Like Nicolò dell’Abate’s Landscape with Ladies and Knights, of which it was long considered a pendant, this painting was probably among the group of paintings sent to Cardinal Scipione Borghese from Ferrara. There is an inscription with the date on the entry arch of the building in the foreground, from which the procession of strangely dressed men and fantastical animals begins. The precise, well-defined drawing style, along with the paratactic arrangement of the figures and the landscape setting distinguishes the painting from the similar work by Nicolò dell'Abate.
Paolo Savelli inventory, 1610 (Spezzaferro 1985; Fumagalli 2007); collection of Scipione Borghese, documented in the Inventory circa 1630, no. 26; Manilli 1650, p. 100; Inventory 1693, room VIII, no. 414; Inventory 1790, room X, no. 6; Inventario Fidecommissario Borghese 1833, p. 13. Purchased by the Italian state, 1902.
Although some scholars have argued in that this painting came from the collection of Cardinal Pietro Aldobrandini (for a discussion of this theory and a rereading of the documents, see Herrmann Fiore 2002), a more convincing theory is the one advanced more recently by Elena Fumagalli (2007), who traces the arrival of this enigmatic painting in Rome to the prince Paolo Savelli, who gave it to the Borghese cardinal (Spezzaferro 1985). The other painting listed in the inventories of Cardinal Pietro Aldobrandini starting in 1603 seems to have been a painting by Dossi of a similar subject or, more precisely, a similar type of subject, which must have been quite popular in sixteenth-century Ferrara.
The Savelli document reports a ‘painting with little phantasms’, which could easily be the preceding one in the 1693 Borghese inventory, which is described as including ‘a chariot pulled by a camel’. This highly unusual scene, which has been conventionally titled Magical Procession, features a series of figures, instruments and animals on the borderline between real and fantastical, theatrical and carnivalesque, fully in keeping with the goliardic atmosphere that sometimes filled the Este capital during festive processions (Tuohy 1996).

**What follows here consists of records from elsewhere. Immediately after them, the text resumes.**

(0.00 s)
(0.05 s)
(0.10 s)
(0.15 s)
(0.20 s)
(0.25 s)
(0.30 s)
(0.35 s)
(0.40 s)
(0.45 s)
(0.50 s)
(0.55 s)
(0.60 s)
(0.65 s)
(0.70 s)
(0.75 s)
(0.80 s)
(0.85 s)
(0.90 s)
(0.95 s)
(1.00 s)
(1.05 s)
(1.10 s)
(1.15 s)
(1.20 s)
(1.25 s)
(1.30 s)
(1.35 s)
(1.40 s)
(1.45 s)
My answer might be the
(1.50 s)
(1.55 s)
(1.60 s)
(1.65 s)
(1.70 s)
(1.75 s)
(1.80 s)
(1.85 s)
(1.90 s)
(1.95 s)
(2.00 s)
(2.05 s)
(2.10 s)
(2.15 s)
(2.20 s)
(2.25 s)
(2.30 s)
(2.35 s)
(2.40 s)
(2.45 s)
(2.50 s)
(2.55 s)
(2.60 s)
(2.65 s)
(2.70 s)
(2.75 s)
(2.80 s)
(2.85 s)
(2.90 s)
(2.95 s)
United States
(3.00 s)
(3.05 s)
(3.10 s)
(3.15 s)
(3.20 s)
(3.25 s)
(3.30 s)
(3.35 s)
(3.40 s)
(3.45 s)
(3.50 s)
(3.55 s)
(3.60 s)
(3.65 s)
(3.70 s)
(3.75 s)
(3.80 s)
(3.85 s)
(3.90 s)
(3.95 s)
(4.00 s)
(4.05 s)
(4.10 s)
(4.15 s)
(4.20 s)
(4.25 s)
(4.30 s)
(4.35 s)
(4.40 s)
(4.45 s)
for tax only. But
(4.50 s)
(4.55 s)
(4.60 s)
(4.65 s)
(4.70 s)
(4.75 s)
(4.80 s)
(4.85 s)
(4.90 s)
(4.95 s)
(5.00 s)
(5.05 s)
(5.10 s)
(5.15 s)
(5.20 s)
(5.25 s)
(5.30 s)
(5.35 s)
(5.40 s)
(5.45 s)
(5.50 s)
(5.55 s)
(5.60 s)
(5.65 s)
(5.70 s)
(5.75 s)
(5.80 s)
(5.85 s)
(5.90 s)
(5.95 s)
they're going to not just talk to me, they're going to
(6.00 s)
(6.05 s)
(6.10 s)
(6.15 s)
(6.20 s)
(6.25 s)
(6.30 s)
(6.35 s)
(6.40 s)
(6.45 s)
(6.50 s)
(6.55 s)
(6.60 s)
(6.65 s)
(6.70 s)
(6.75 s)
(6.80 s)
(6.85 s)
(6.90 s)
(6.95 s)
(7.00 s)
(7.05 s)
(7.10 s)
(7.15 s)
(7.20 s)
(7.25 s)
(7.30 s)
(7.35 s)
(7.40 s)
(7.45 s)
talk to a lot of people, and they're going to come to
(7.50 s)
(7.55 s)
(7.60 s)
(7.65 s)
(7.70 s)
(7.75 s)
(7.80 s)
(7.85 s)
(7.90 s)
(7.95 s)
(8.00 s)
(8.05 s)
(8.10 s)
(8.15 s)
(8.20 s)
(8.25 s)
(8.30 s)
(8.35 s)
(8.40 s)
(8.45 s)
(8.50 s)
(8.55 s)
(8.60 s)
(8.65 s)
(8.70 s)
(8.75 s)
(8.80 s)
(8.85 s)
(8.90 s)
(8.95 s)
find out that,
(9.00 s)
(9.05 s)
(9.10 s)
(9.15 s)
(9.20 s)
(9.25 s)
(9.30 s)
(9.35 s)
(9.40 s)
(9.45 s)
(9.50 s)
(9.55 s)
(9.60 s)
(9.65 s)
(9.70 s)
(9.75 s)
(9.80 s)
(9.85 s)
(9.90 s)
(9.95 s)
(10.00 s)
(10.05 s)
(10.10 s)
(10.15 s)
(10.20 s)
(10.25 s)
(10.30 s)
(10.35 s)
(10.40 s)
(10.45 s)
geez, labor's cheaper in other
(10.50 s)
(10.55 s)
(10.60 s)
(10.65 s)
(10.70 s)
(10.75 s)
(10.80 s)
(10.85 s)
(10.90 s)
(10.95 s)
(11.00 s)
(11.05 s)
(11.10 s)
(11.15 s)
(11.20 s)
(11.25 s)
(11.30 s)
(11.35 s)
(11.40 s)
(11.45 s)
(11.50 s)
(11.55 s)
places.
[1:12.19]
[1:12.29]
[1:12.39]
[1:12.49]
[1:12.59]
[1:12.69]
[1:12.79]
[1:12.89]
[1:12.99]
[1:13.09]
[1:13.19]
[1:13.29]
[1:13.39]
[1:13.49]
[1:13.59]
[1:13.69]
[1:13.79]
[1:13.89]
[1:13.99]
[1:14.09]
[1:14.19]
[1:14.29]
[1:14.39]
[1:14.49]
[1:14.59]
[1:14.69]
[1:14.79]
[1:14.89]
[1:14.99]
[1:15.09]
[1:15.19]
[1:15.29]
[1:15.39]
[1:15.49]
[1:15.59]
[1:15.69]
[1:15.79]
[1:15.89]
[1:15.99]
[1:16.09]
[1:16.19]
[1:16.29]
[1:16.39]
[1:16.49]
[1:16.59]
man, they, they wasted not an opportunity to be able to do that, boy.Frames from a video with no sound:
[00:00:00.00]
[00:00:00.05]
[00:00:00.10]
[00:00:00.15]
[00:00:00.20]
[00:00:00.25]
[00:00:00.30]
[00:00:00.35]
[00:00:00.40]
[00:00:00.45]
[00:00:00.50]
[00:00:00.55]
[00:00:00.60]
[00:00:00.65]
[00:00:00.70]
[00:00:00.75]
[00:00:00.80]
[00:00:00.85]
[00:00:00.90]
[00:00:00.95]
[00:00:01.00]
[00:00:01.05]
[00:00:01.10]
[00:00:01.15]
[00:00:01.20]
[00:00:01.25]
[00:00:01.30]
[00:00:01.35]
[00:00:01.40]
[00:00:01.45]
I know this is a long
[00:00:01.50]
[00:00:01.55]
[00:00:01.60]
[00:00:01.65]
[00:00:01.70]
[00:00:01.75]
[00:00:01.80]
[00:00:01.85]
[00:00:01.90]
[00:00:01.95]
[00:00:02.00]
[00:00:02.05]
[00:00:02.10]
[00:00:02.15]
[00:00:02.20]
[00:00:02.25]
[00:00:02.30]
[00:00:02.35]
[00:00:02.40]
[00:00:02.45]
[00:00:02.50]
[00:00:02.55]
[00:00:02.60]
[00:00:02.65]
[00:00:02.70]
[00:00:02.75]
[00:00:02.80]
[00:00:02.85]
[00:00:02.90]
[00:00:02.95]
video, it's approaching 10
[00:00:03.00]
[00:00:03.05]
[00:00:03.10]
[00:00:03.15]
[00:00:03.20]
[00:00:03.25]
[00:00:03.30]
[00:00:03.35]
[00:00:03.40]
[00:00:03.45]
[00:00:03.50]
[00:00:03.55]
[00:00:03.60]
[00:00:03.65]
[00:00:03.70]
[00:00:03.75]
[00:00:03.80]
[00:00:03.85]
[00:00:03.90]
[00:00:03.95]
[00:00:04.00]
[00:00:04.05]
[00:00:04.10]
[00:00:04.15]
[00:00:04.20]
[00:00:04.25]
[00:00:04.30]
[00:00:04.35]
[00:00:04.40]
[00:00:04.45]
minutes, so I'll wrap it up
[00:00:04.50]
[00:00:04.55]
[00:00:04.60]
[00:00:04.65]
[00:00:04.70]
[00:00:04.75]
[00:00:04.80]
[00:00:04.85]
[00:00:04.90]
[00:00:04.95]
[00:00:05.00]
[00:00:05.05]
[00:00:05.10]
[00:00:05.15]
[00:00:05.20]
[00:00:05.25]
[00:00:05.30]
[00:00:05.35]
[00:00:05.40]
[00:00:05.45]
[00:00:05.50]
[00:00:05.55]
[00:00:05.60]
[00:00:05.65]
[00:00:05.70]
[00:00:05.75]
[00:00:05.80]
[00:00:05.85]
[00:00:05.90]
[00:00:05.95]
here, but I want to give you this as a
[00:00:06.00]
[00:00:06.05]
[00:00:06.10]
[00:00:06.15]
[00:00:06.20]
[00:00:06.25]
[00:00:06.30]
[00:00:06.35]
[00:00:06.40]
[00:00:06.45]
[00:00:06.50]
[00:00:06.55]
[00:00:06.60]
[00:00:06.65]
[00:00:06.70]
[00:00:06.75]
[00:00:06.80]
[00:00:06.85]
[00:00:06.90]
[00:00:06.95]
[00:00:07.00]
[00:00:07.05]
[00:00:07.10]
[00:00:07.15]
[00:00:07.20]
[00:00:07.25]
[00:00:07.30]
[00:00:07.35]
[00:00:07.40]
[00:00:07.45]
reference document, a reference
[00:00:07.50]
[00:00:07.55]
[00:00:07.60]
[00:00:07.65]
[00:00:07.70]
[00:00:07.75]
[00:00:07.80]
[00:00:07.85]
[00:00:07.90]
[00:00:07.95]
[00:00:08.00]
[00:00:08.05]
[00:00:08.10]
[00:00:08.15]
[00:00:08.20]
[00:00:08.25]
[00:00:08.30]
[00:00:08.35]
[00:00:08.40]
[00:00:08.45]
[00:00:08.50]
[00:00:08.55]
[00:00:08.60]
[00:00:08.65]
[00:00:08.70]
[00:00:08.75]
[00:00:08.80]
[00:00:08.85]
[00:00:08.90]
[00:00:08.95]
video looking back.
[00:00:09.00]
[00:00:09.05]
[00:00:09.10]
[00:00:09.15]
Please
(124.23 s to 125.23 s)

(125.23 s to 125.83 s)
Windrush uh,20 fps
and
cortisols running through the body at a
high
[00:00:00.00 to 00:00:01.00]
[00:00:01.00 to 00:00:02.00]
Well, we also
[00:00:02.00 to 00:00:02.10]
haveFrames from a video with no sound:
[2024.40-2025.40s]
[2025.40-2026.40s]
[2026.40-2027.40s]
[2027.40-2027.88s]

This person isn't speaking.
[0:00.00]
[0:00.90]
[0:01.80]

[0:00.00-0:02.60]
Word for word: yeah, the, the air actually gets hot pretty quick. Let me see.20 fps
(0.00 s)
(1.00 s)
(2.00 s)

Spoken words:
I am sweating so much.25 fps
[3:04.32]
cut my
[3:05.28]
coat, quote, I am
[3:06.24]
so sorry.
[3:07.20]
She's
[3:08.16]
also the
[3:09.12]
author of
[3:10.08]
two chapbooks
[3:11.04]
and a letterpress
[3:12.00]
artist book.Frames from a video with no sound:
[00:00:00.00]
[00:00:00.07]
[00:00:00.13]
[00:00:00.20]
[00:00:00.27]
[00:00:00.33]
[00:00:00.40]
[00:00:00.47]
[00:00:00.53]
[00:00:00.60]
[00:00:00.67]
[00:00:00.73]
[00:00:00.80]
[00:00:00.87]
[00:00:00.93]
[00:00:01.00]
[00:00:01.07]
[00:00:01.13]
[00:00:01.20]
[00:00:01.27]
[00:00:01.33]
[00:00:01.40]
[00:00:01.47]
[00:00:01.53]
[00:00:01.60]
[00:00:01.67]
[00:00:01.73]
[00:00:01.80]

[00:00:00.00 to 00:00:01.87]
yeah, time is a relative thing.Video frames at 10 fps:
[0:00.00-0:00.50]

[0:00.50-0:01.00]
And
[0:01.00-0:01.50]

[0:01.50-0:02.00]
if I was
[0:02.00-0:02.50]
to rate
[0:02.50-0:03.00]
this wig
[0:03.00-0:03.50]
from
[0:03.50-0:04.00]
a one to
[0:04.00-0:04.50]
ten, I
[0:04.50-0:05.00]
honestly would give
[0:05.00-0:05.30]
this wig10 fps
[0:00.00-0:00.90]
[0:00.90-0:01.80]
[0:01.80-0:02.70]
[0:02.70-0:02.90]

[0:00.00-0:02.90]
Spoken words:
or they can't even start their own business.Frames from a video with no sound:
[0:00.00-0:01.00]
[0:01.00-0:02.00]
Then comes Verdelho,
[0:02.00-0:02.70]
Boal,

Thanks to an inscription on the door of the house in the foreground, we can date the painting to 1528. The work is of special interest since it is one of the oldest and rarest cases attesting to knowledge of the work of the Dutch painter Hieronymus Bosch ('s-Hertogenbosch, 1453–1516), which was known in Italy through pieces by that artist in the Grimani Collection in Venice (Limentani Virdis 1997) and the circulation of woodcuts designed by him.
Although the issue of attribution remains thorny and unresolved, the painting is in any case traceable to the Ferrara area. In the inventories, the work is always attributed to the Dossi brothers, up until its attribution to Girolamo Sellari, known as Girolamo da Carpi (Gamba 1924), which has sometimes been repeated in more recent times (Coliva 1994, Stefani 2000). In agreement with Turner (1965), Amalia Mezzetti (1977), rejected the attribution to Sellari, noting the strong likeness of the Borghese painting to works by Benvenuto Tisi, known as Garofalo, a theory more forcefully supported by Alessandra Pattanaro (2002), who indeed attributes it to that painter.
However, without any other works of this type in the artist’s oeuvre to confirm this theory nor any documents proving that he was commissioned to paint it, it seems more correct to exercise caution when attributing the work directly to Garofalo’s hand.
The unique bird’s eye view, eccentric ravine-like forms of the landscape and lenticular description of some of the details suggest a Po-Valley rereading (the Po region being the reference for the palette) of a few aspects of northern painting, in particular the work of Joachim Patinir (Dinat or Bouvignes, c. 1485 – Antwerp, 1524) and Henri met de Bles, also known as il Civetta (Dinant, c. 1490 – Ferrara, after 1566), the latter being an artist who spent a long time in the Este city.